The World Bank loaned Costa Rica $65 million as part of the first Catastrophic Deferred Drawdown Option (CAT DDO), aimed at providing a source of immediate financing in the aftermath of a natural disaster. Costa Rica requested the disbursement after the 6.2 magnitude earthquake that occurred Jan. 8, killing as many as 30 people and leaving hundreds of families homeless.

The CAT DDO provides financing that may be disbursed partially or in full if the country declares a state of emergency as a result of a natural disaster.

The World Bank also approved a $72.5 million loan to revitalize the city of Limón and prepare the nearby port for modernization. The loan is awaiting approval by Costa Rica´s Legislative Assembly.

“This is a very important program for the Atlantic region,” said Finance Minister Guillermo Zúñiga. “We hope there will be a favorable outcome within the next few days so we can continue forward.”

Cox emphasized that the financial crisis is affecting every country in the world will. She said the World Bank plans to loan $35 billion worldwide, including $3 billion to Central America alone.

“This is why we are talking to Costa Rica about a financial agreement of $500 million to give help to the government in this difficult time,” Cox said.

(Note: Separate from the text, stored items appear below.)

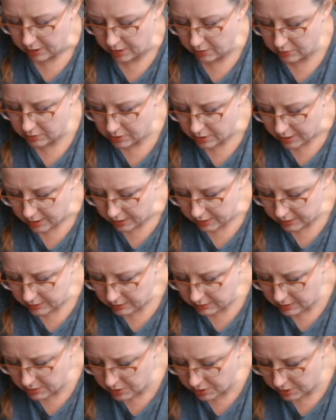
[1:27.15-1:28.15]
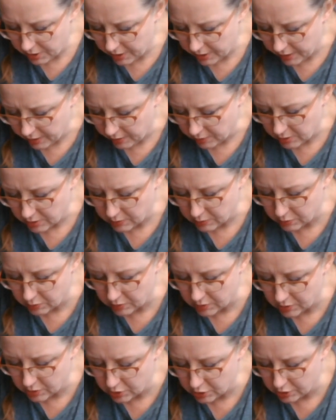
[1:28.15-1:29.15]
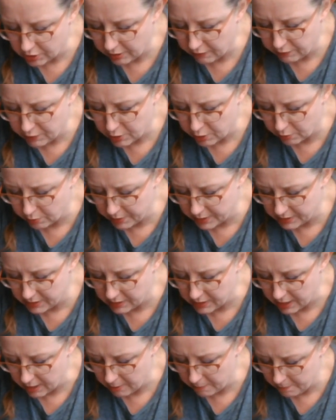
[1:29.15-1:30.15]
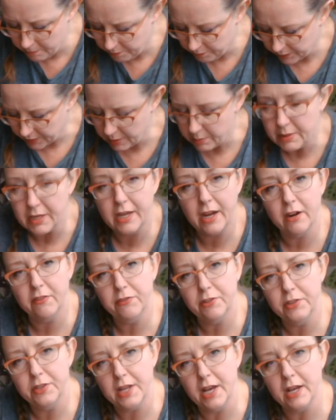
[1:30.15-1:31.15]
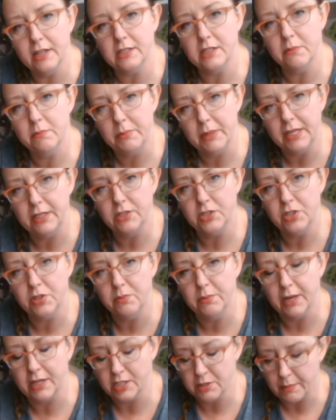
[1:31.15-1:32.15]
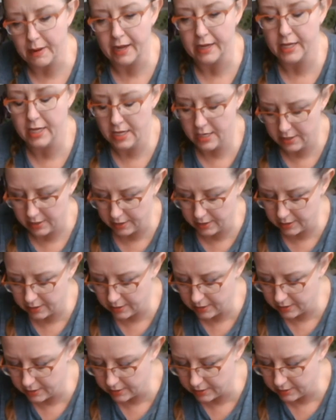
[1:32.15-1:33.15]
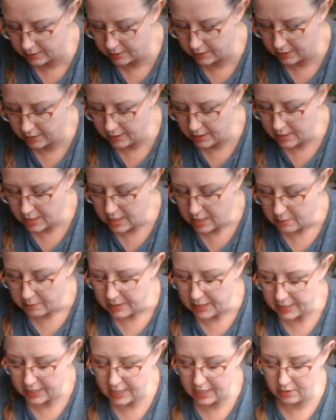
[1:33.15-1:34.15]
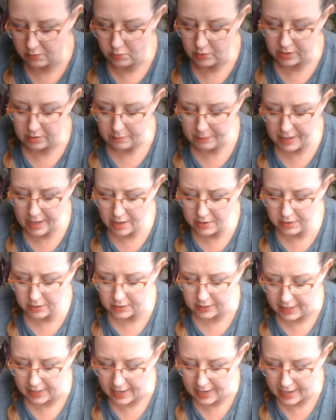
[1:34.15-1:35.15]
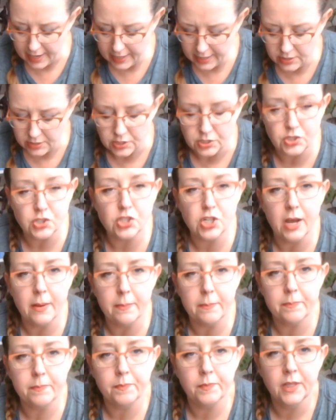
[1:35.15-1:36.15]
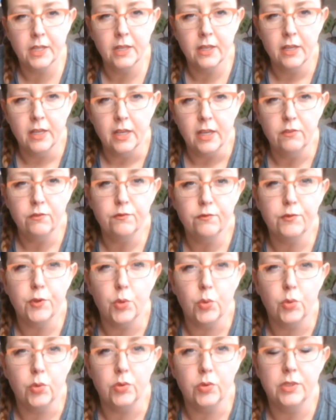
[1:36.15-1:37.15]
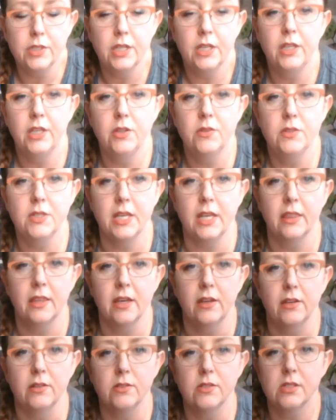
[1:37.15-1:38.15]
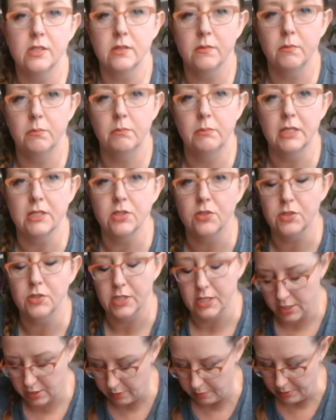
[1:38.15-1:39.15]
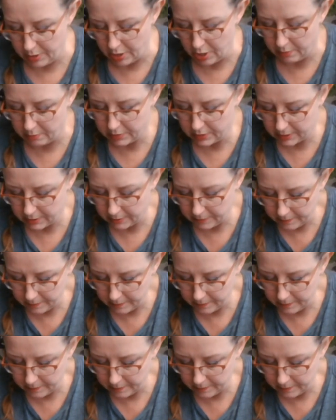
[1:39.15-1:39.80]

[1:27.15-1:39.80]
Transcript: You start in the center and you just shift your wrist down. Be careful not to bend too much back here. But again, with a pound of clay, I can just chop and fold using those muscles in your palms.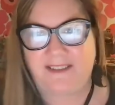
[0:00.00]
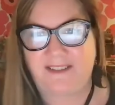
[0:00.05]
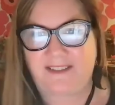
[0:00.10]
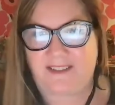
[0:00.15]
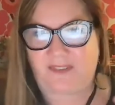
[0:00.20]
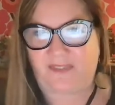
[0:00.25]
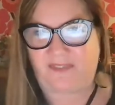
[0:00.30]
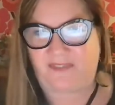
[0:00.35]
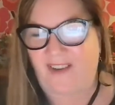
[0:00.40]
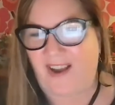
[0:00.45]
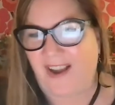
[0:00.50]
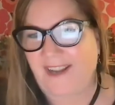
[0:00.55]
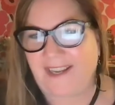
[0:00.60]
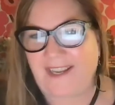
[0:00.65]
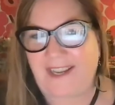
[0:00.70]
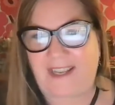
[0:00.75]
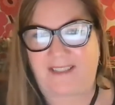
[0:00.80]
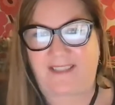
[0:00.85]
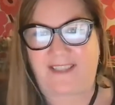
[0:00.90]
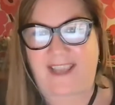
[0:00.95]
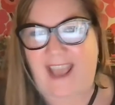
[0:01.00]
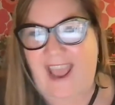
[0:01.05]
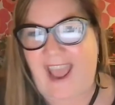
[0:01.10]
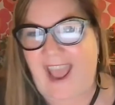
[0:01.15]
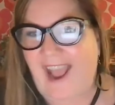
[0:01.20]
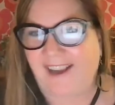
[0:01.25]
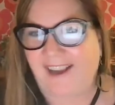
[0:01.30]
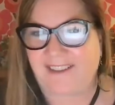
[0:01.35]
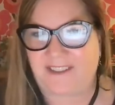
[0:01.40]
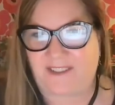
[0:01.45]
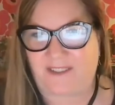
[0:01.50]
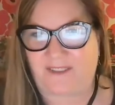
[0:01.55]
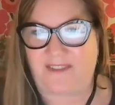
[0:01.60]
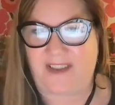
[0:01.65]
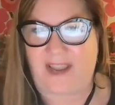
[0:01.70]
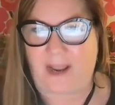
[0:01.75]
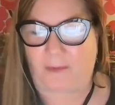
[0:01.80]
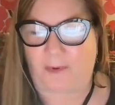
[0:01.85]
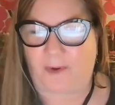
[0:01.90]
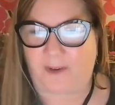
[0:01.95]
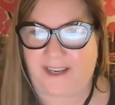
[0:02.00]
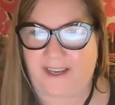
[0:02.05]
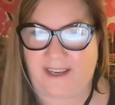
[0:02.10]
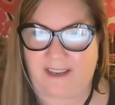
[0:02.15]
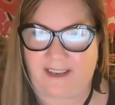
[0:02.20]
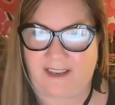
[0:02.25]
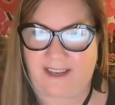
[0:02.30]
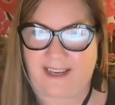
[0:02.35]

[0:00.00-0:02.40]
defining the act of networking,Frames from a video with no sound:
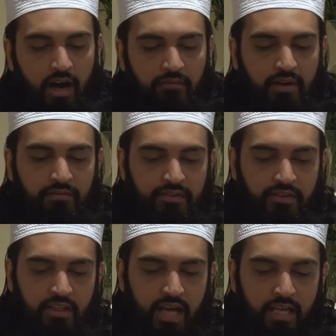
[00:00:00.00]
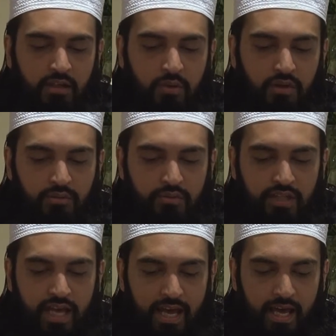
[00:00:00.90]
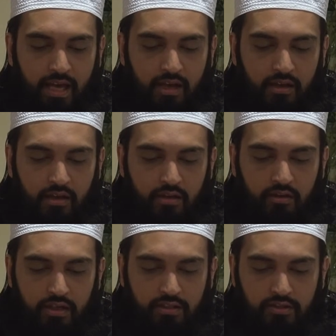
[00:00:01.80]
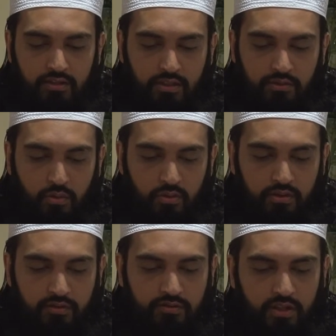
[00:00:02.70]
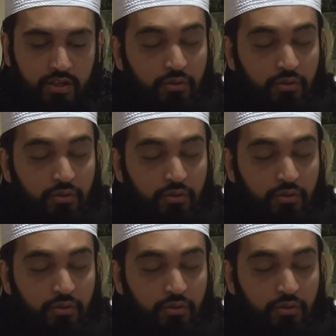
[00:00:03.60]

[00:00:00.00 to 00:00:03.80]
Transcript: I've never seen anyone whose hair reached their shoulders,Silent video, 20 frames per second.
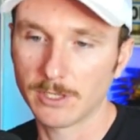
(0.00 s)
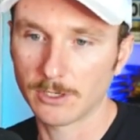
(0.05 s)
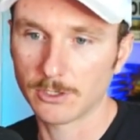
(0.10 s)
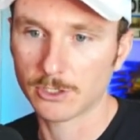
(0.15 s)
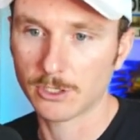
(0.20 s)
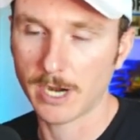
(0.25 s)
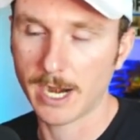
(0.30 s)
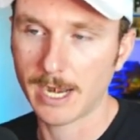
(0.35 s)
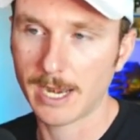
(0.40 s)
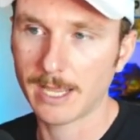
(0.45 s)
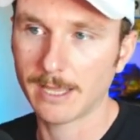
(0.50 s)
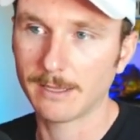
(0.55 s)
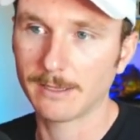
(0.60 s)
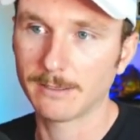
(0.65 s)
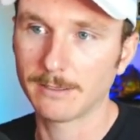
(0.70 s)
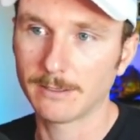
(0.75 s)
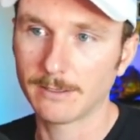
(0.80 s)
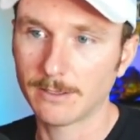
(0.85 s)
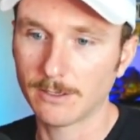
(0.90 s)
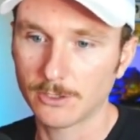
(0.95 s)
They're
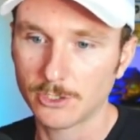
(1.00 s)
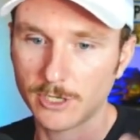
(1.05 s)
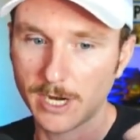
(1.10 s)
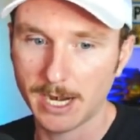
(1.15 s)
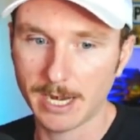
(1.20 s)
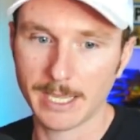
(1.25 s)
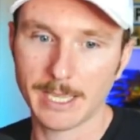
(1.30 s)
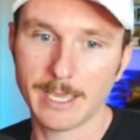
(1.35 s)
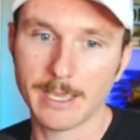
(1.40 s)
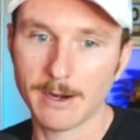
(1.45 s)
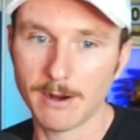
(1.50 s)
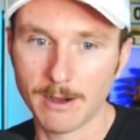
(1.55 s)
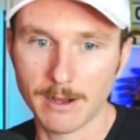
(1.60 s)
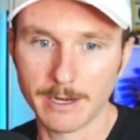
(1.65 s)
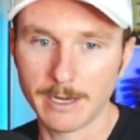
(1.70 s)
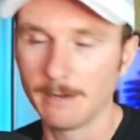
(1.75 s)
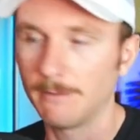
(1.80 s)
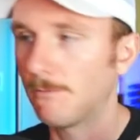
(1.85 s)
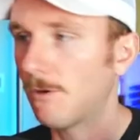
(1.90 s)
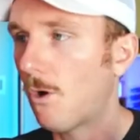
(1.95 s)
training it
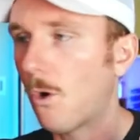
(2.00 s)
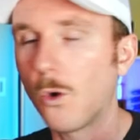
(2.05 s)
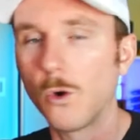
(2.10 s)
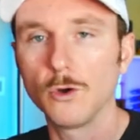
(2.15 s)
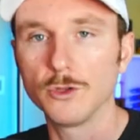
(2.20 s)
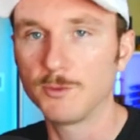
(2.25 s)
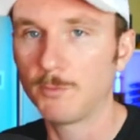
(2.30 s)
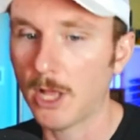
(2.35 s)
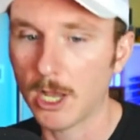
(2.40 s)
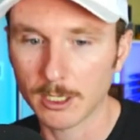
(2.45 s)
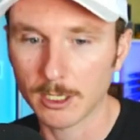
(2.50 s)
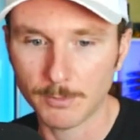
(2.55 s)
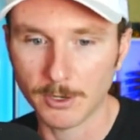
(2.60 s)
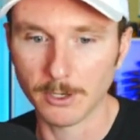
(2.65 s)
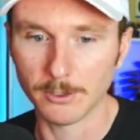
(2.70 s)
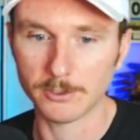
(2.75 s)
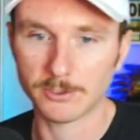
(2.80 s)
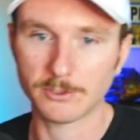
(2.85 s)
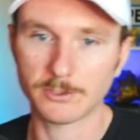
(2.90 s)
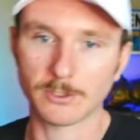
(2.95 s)
on old blog
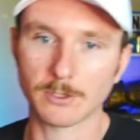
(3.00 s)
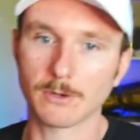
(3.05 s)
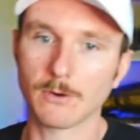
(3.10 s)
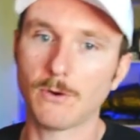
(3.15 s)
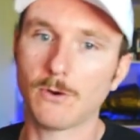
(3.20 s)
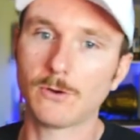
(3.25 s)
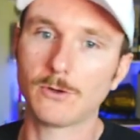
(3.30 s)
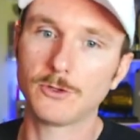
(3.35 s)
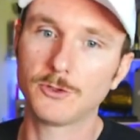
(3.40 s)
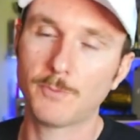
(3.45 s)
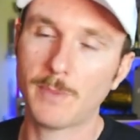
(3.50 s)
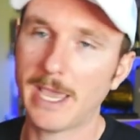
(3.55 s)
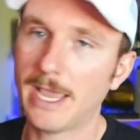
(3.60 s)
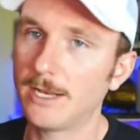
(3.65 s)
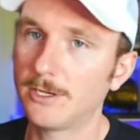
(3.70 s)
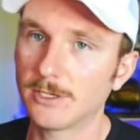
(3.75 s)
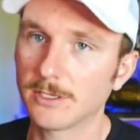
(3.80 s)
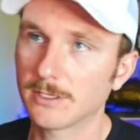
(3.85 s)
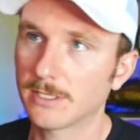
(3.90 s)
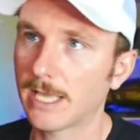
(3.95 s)
posts or old
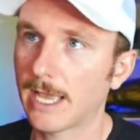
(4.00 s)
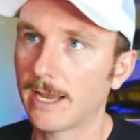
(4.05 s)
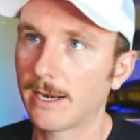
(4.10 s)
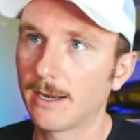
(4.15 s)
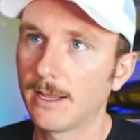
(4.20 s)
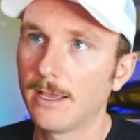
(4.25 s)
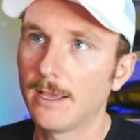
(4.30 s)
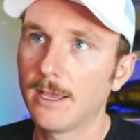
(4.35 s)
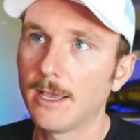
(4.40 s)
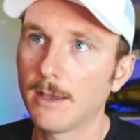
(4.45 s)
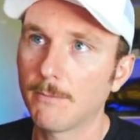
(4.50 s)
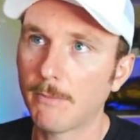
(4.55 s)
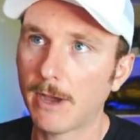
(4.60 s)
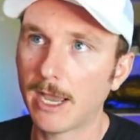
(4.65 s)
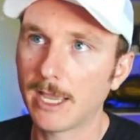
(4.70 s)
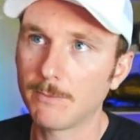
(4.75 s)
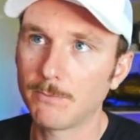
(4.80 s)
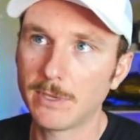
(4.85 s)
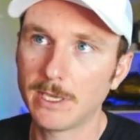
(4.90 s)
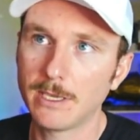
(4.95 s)
pages that
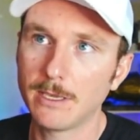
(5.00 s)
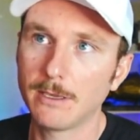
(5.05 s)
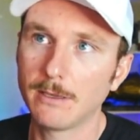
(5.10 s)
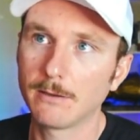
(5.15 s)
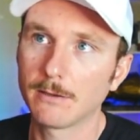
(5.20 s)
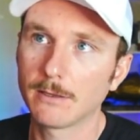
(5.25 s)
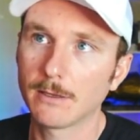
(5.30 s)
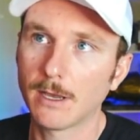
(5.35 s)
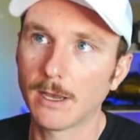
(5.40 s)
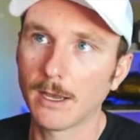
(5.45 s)
might be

That money would be available as standby credit, and Zúñiga thinks it would serve as a model credit line for the rest of the world.

Cox said that despite being affected by the financial crisis, Latin America was not its cause nor at its center, as the problems originated outside the region.

Cox says that one such problem is that some countries rely on the relatives in the United States who send them funds, and that in countries such as Mexico, Guatemala and El Salvador, these funds are dropping.

“In Guatemala, funds have dropped by 10 percent,” said Cox, “and this is a problem, specifically for the very poor.”

Thursday morning, Pamela Cox will hold a meeting to discuss global climate change and how the World Bank will contribute to solving that problem.